Мистическая сила ведёт поэта: встреча на мосту с несостоявшимся самоубийцей-игроком окажется плодом поэтической фантазии:
Отпер дверь я, засветил рожок,
На ночлег ко мне пришёл ночной игрок.
«Заходите, пан, здесь места есть немало».
Оглянулся — тень моя пропала.
Был ли мой игрок самообман, мечта?
Комната была, как и всегда пуста.
(Перевод Д. Самойлова.)
«Эдисон» Незвала разворачивается постепенно: образ великого изобретателя кристаллизуется из суммы строф, и медленное начало — завораживающе-торжественно — метафизически-плавно вливается в действительность.
«Жизнь у нас тоскливая, как плач…»
Не надо плакать: надо выстраивать себя, коренным образом используя все возможности, заложенные в ядре личности…

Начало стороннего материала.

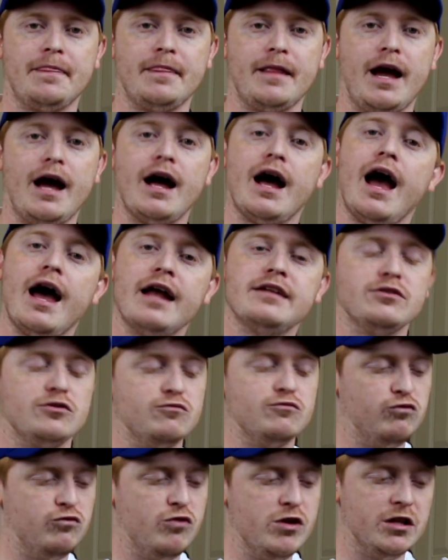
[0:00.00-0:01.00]
I had to
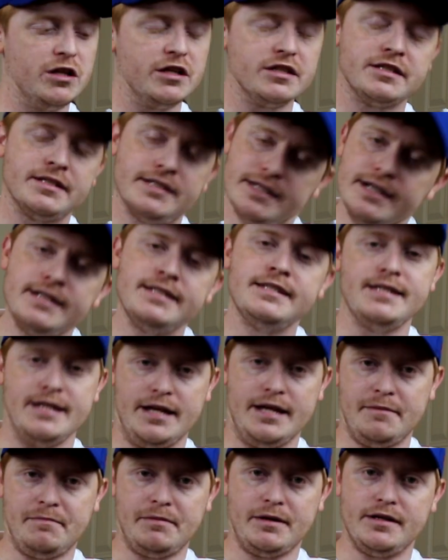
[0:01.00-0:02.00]
really dig
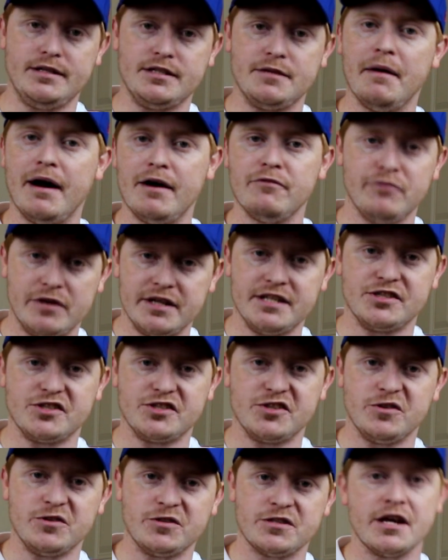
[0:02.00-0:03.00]
deep into my
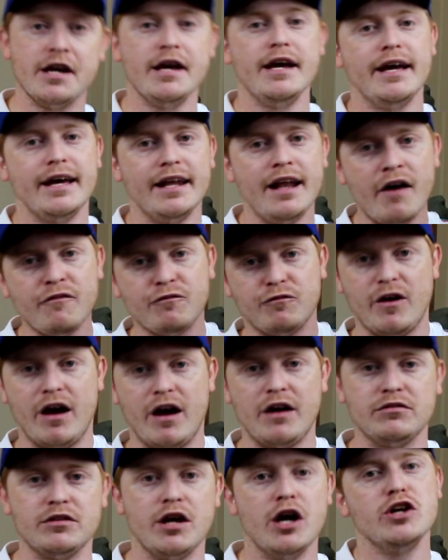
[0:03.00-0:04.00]
research, and I
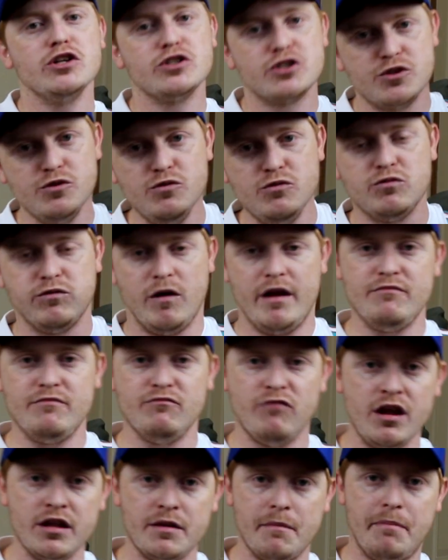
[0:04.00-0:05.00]
found two great
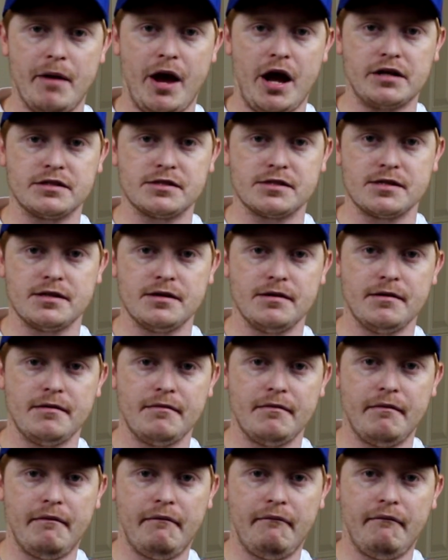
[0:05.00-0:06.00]
running backs.
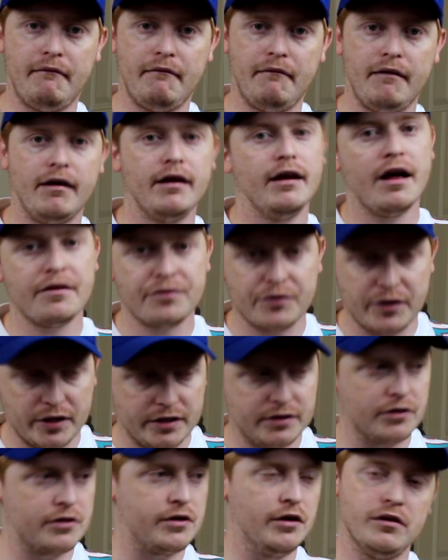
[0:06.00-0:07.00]
And I think
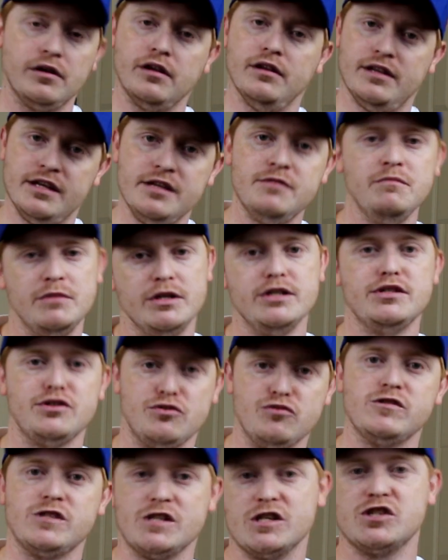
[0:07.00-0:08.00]
they're gonna lead me to
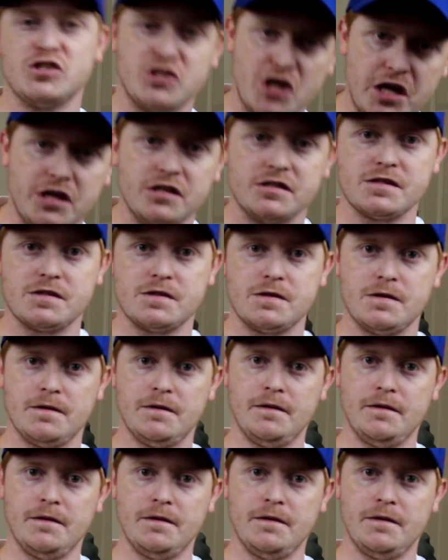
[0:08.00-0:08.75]
success.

Слоятся пейзажи, выписанные с такой мерой мастерства, что, кажется, войти можно в каналы строк:
Я шагал к себе домой чрез Легий мост,
Шёл, мурлыча песенку под нос,
И огни судов на Влтаве пил запоем.
Город провожал меня полночным боем.
Полночь. Роковой звезды закат.
Тёплый пар. Февральский снегопад.
Было что-то здесь, что превращает в прах, —
Робость бытия и смерти страх.
У Незвала было больное солнце.
Он, зная об этом, выучился читать кардиограммы как профессиональный медик; и — крупный и наполненный жизнью — продолжал вторгаться в неё, принимая, так ощущается, оную во всех проявлениях.
Он знал, что такое страх смерти: или не включил бы его в текст поэмы.
Он знал его, почитая способом преодоления поэтическое действо, мистерию слов, восхождение по воздушным ступеням метафизической правды поэзии.
Эдисон будет примером: неустанности, воли, дерзновения.
Да, поэт боролся со смертью, не зря включая её в собственные созвучия:
С Богом! И уж если не встретимся мы снова —
Было всё прекрасно, и довольно с нас.
С Богом! И возможно, что гостя мы другого
Встретим у порога в назначенный час.
Было бы прекрасно, жаль — всё не вечно в мире…
Смолкни, похоронный звон; эту скорбь я знал.
Поцелуй, платочек, улыбки три-четыре,
И — один я снова. К отплытию сигнал.
(Перевод Л. Мартынова.)
Плазма жизнелюбия подтверждает поэтическую правду Незвала.
…круг будет осуществлён, где-то ждёт старый дом, и, наполненный волшебством света, обещает он новые жизненные интенции:
Когда состаришься и станешь слышать хуже,
Когда одну лишь тень руками будешь прясть,
Когда озябнешь ты от неприметной стужи,
Когда твой блудный сын утратит пыл и страсть,
Когда под гнётом туч твои согнутся плечи,
Когда и я прощусь с раскрашенным жезлом,
Тогда, как инвалид, вернусь я издалече
К тебе, в наш старый дом, и сядем за столом.
(Перевод Д. Самойлова.)
Мелодично вливались напевы в жизнь: преобразуя ли её?
Стихи не меняют жизни…
Понятие «дом» коренное для поэзии Незвала: есть нечто мистическое в свечение оного:
В мае, месяце зелёном,
От чужих краёв устав,
Я вернулся в них влюблённым,
С добрым словом на устах.
Не годясь в ханжи и судьи,
Я чужое не кляну,
Но, конечно, полной грудью
Только дома я вздохну…
(Перевод К. Симонова.)
Дом здесь чувствуется и иной: мерцающий мистическими небесами, таинственный, куда вернётся душа, завершив странствие своё в теле.
Дом…
Долг…
«Вы не трогайте ящерку, и… поэтов не трогайте…»
Они странные — поэты эти — словно птицы среди зверей; они обладают чувствительностью сейсмографов, и способностью творить свои острова в пределах обыденных материалов жизни.
Незвал подтверждал это примером своего недолгого пребывания на земле.
Великолепного, отмеченного чёткими чудесами стихов.